Reproduce each record exactly, but exclude every picture.

BEGIN

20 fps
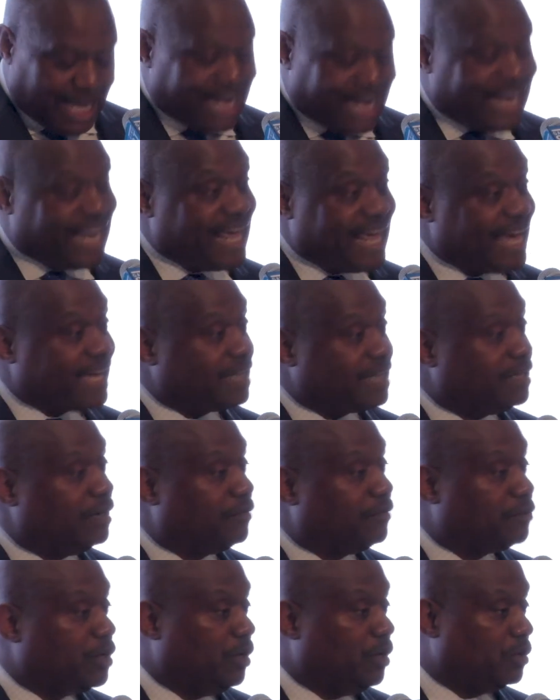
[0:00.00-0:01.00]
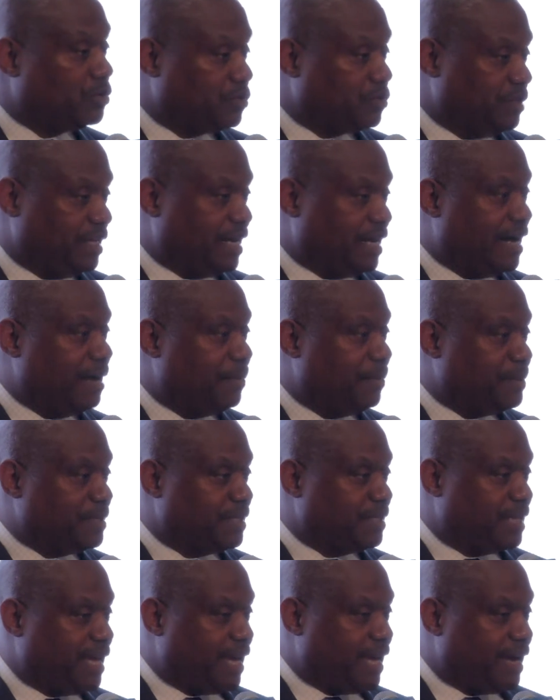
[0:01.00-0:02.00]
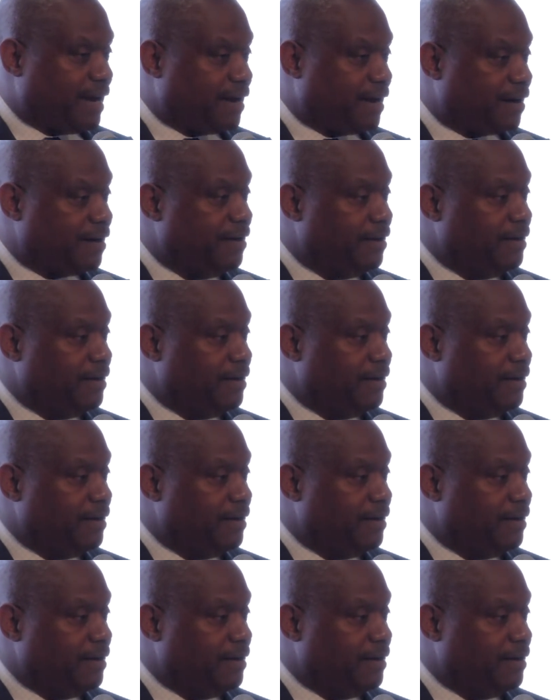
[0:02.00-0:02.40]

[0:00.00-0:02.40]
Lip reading: lack of culturally competent care.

END

**ANSWER SECTION:**
20 fps
[0:00.00-0:01.00]
[0:01.00-0:02.00]
[0:02.00-0:02.40]

[0:00.00-0:02.40]
Lip reading: lack of culturally competent care.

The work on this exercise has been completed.